Collected data entries
══════════════════════════════

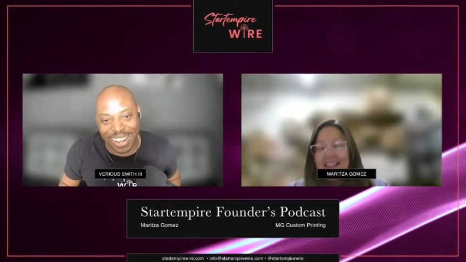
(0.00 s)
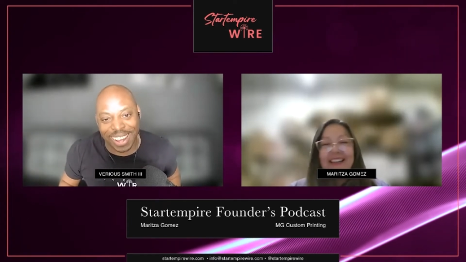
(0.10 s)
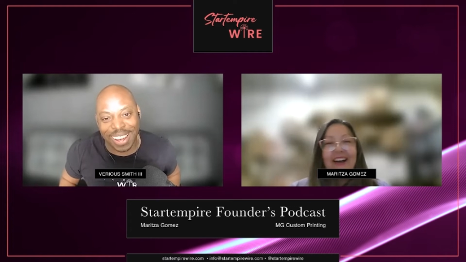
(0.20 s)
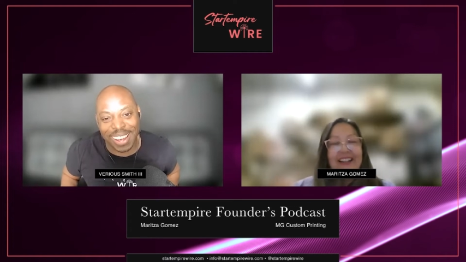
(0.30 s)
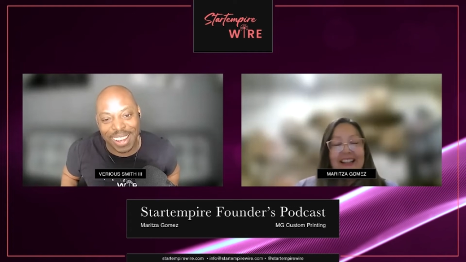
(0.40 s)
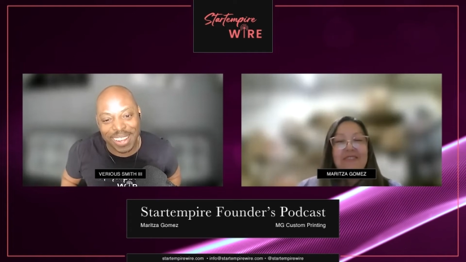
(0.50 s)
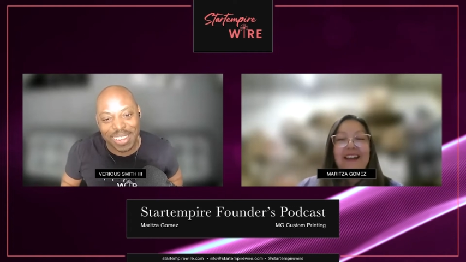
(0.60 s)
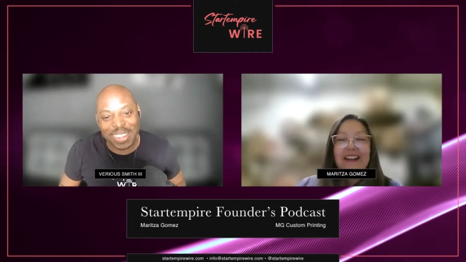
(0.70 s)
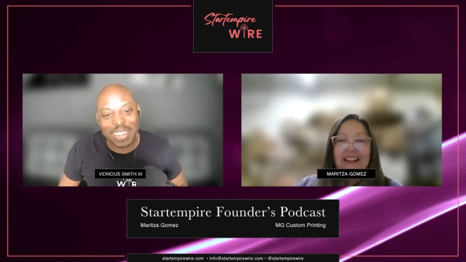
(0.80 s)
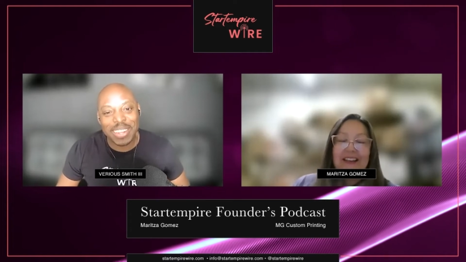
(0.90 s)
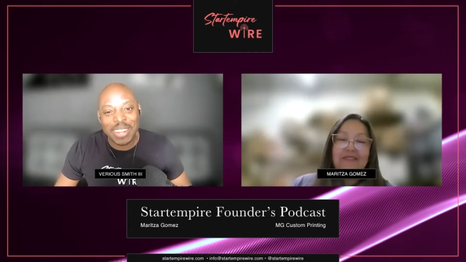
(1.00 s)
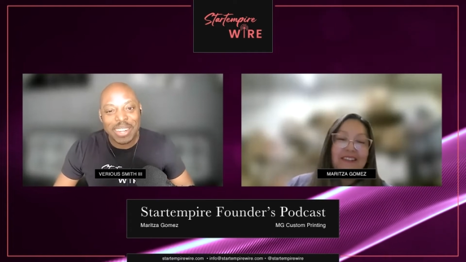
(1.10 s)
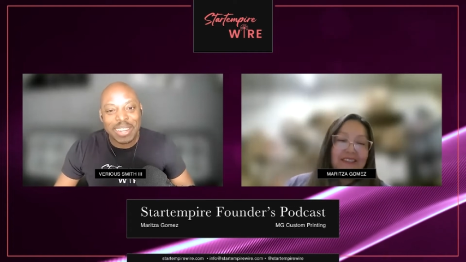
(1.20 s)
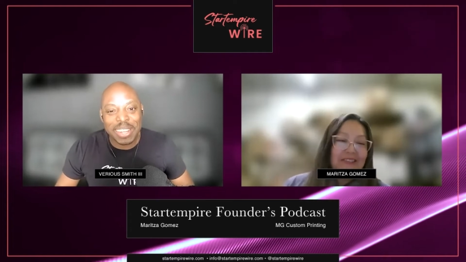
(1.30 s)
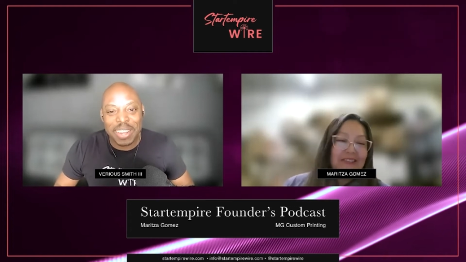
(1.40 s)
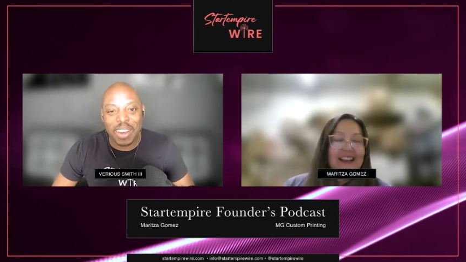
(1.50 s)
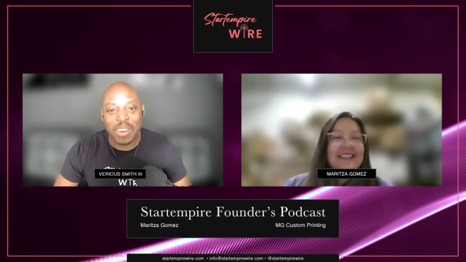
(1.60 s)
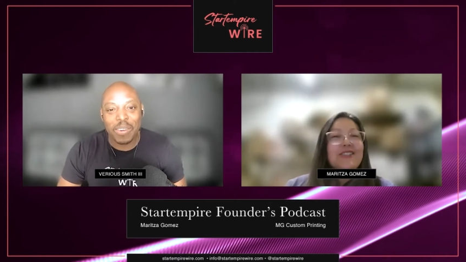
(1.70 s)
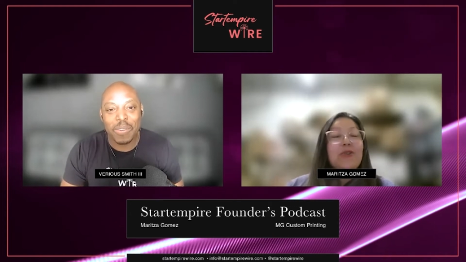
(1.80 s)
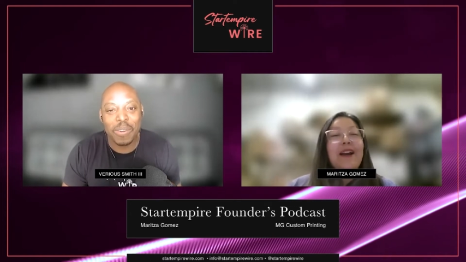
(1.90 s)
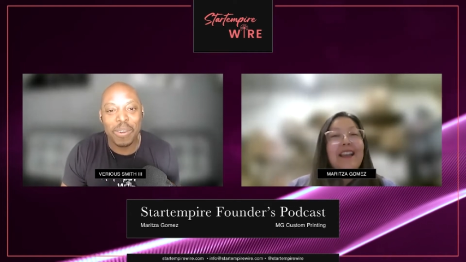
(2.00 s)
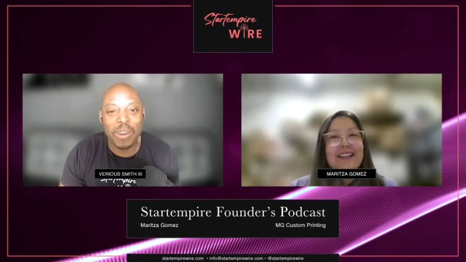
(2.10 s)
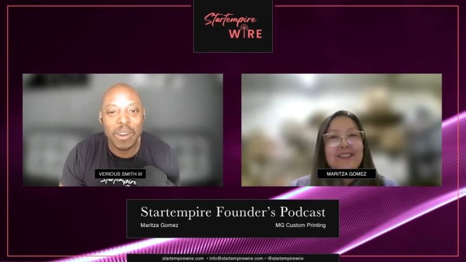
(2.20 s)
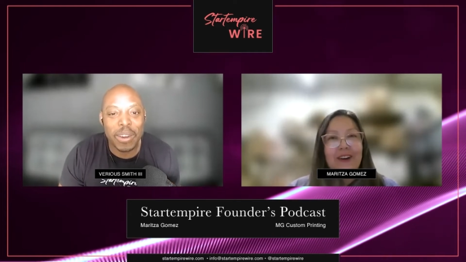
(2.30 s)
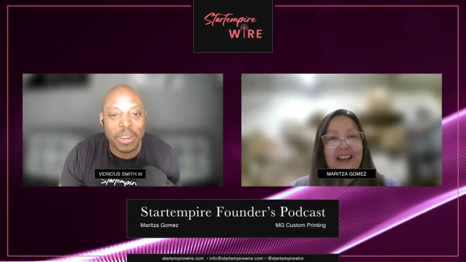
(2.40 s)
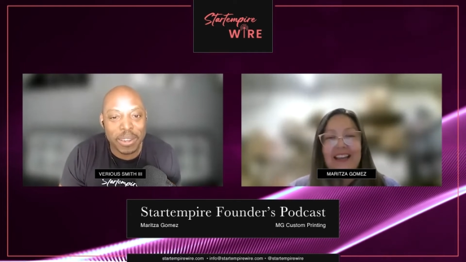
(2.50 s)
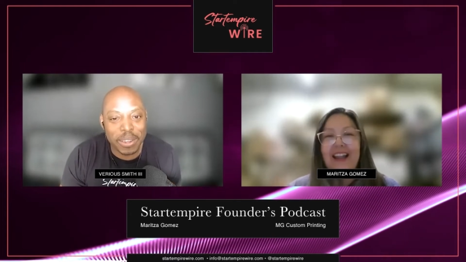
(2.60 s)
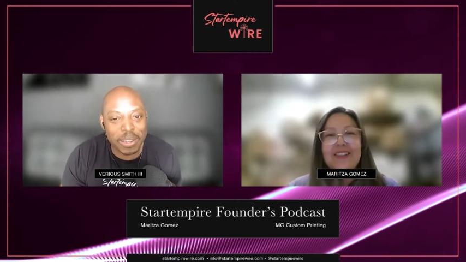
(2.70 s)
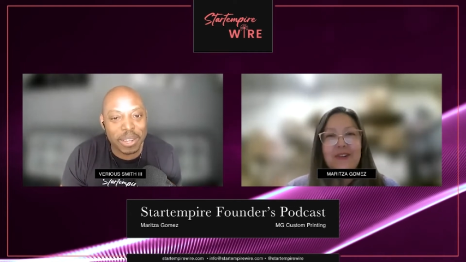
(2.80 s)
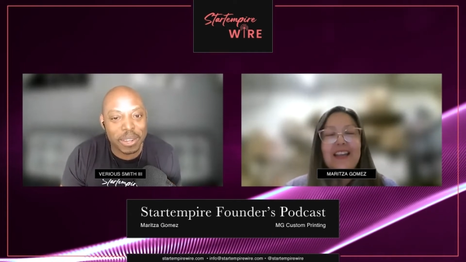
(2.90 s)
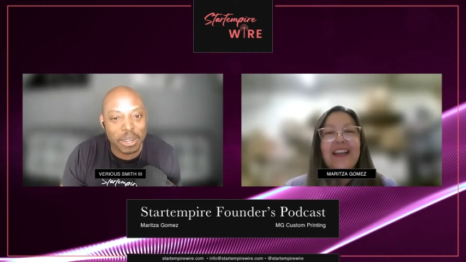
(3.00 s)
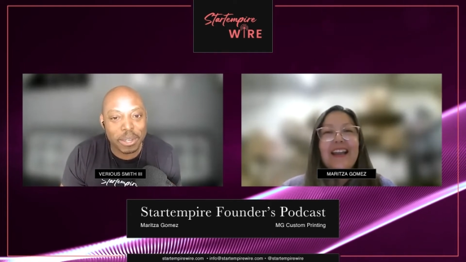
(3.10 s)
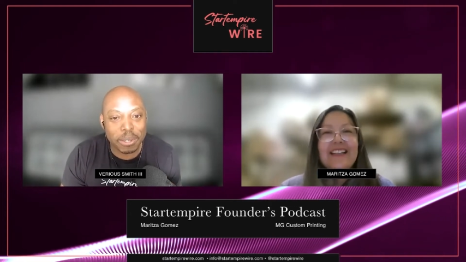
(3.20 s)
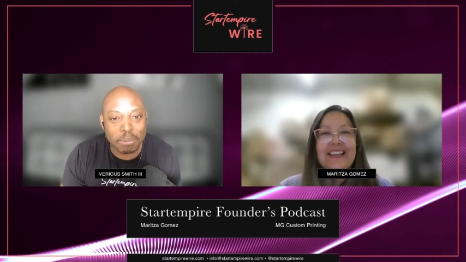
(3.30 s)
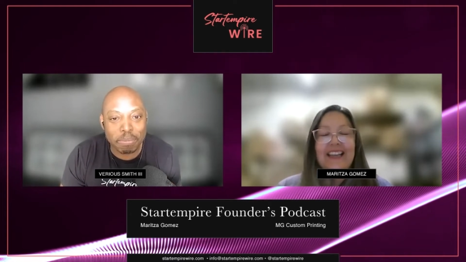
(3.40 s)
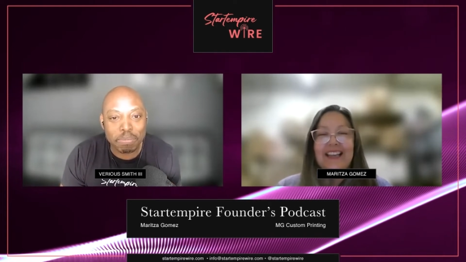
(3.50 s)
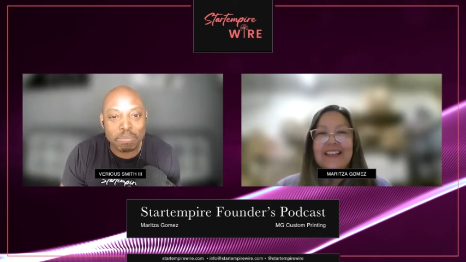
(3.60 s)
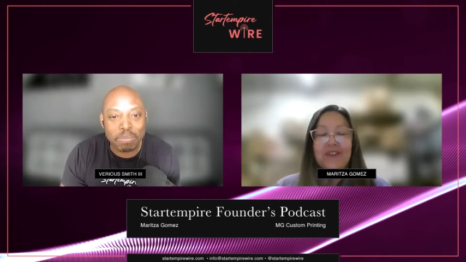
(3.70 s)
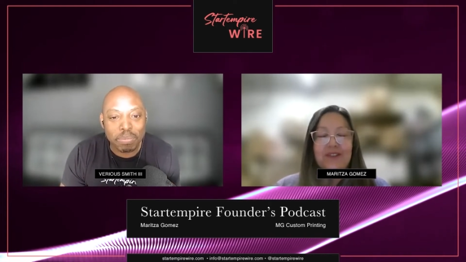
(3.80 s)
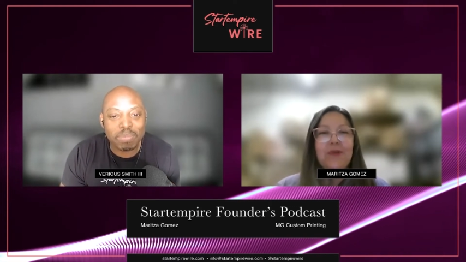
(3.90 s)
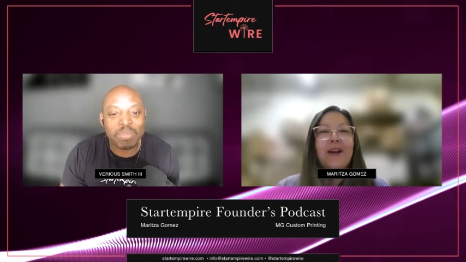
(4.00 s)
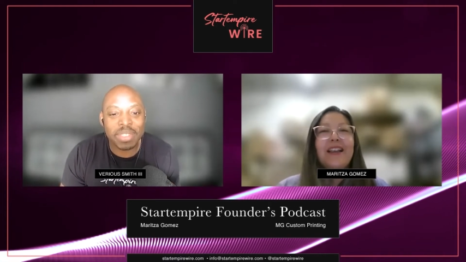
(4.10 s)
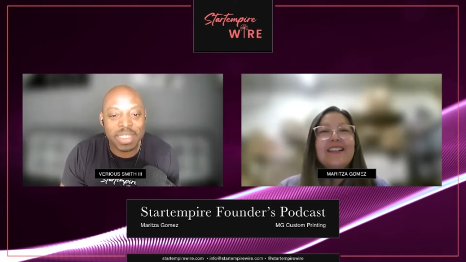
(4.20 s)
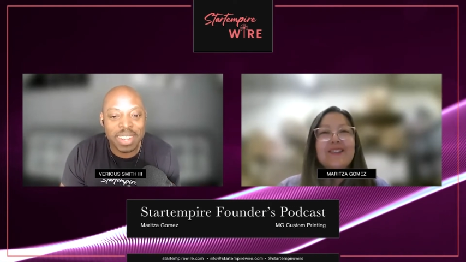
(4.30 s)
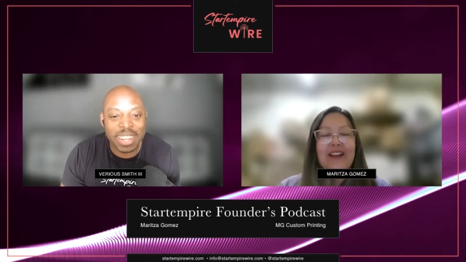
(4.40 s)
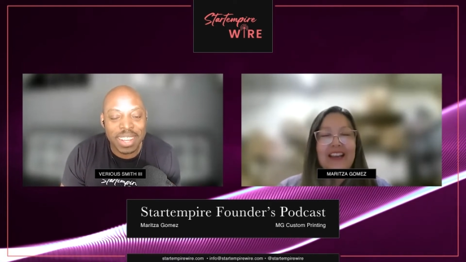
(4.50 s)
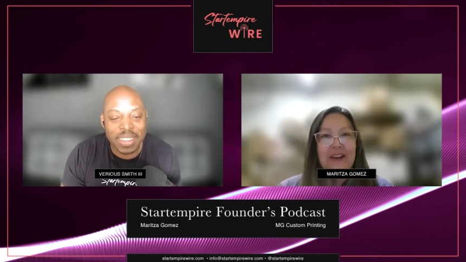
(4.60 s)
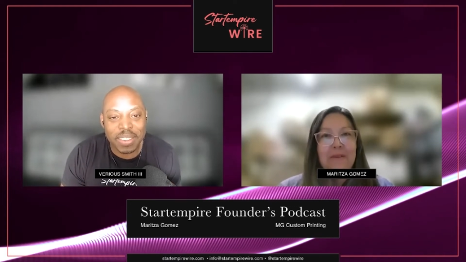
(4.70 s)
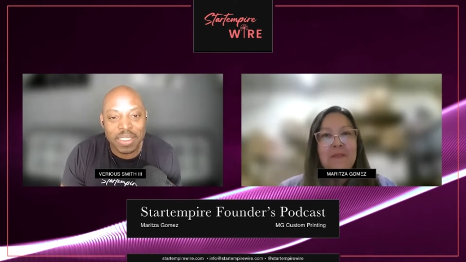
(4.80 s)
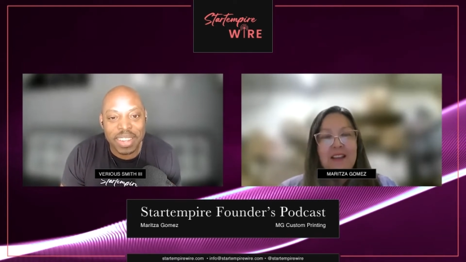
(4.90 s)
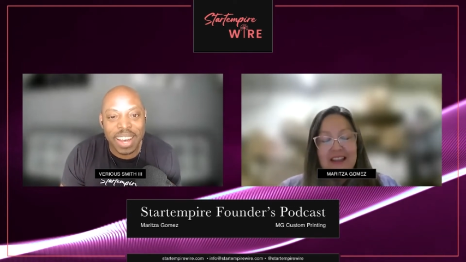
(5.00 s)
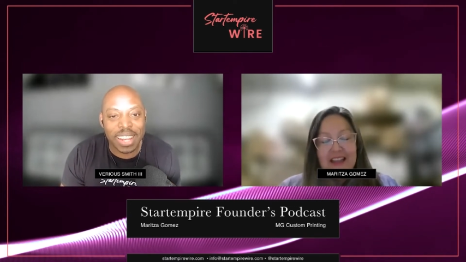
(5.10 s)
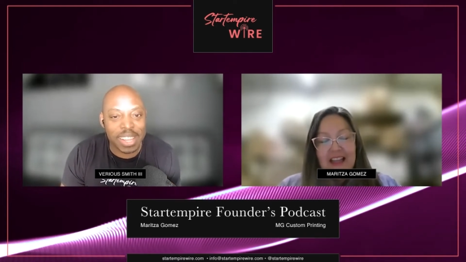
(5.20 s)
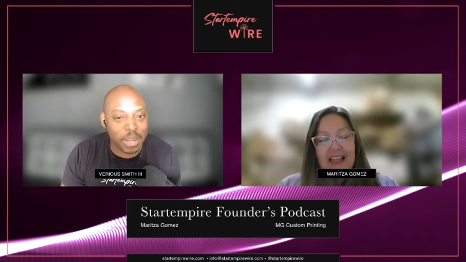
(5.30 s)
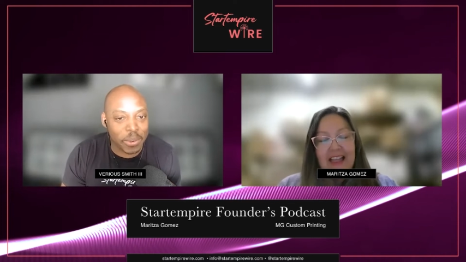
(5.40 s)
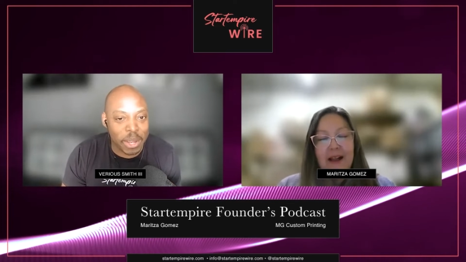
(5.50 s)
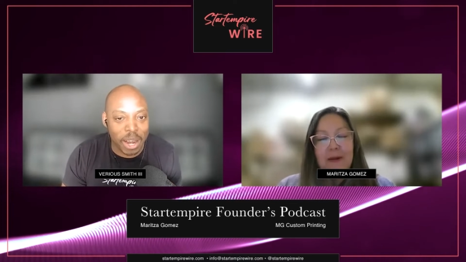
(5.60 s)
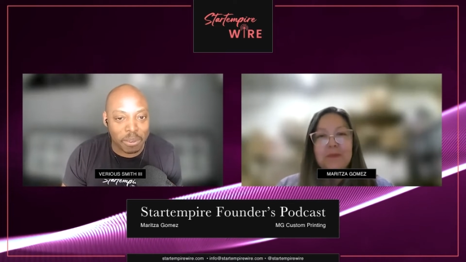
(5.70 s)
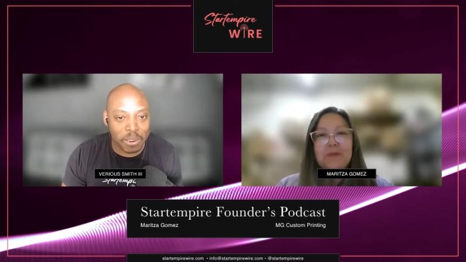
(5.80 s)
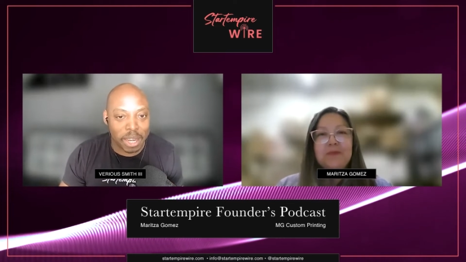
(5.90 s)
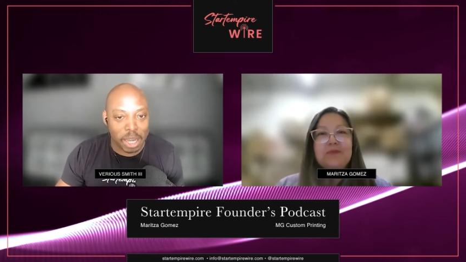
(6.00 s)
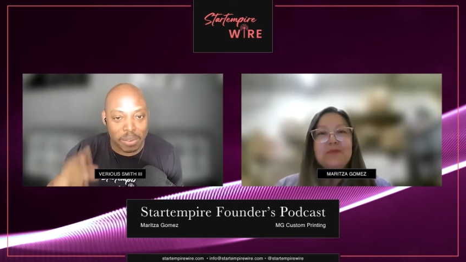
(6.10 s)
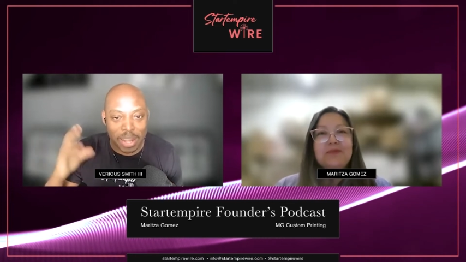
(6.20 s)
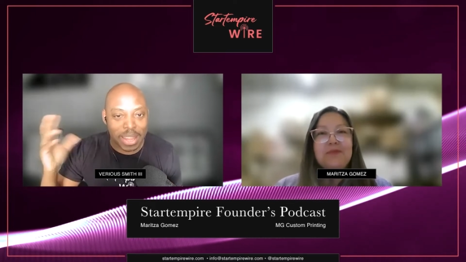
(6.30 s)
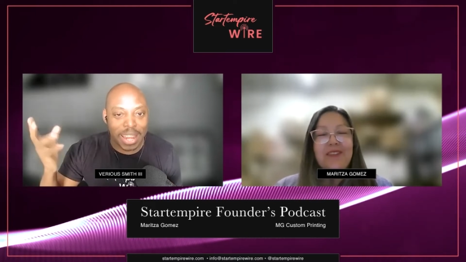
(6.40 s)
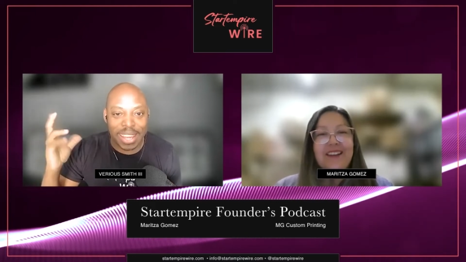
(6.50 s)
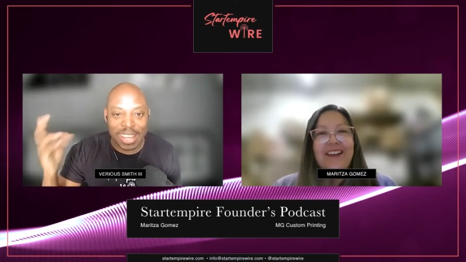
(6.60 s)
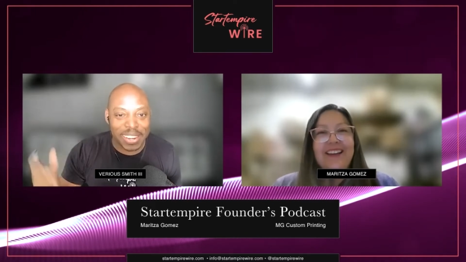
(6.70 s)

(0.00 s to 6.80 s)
Speaker 1: so let me let me rephrase 2020, not 2019. So 2020.
Speaker 2: I think we uh, all forget about that year.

══════════════════════════════

PROBLEM TO SOLVE:
All the records need to be repeated exactly, with the images dropped.

ANSWER TO THIS TASK:
(0.00 s)
(0.10 s)
(0.20 s)
(0.30 s)
(0.40 s)
(0.50 s)
(0.60 s)
(0.70 s)
(0.80 s)
(0.90 s)
(1.00 s)
(1.10 s)
(1.20 s)
(1.30 s)
(1.40 s)
(1.50 s)
(1.60 s)
(1.70 s)
(1.80 s)
(1.90 s)
(2.00 s)
(2.10 s)
(2.20 s)
(2.30 s)
(2.40 s)
(2.50 s)
(2.60 s)
(2.70 s)
(2.80 s)
(2.90 s)
(3.00 s)
(3.10 s)
(3.20 s)
(3.30 s)
(3.40 s)
(3.50 s)
(3.60 s)
(3.70 s)
(3.80 s)
(3.90 s)
(4.00 s)
(4.10 s)
(4.20 s)
(4.30 s)
(4.40 s)
(4.50 s)
(4.60 s)
(4.70 s)
(4.80 s)
(4.90 s)
(5.00 s)
(5.10 s)
(5.20 s)
(5.30 s)
(5.40 s)
(5.50 s)
(5.60 s)
(5.70 s)
(5.80 s)
(5.90 s)
(6.00 s)
(6.10 s)
(6.20 s)
(6.30 s)
(6.40 s)
(6.50 s)
(6.60 s)
(6.70 s)

(0.00 s to 6.80 s)
Speaker 1: so let me let me rephrase 2020, not 2019. So 2020.
Speaker 2: I think we uh, all forget about that year.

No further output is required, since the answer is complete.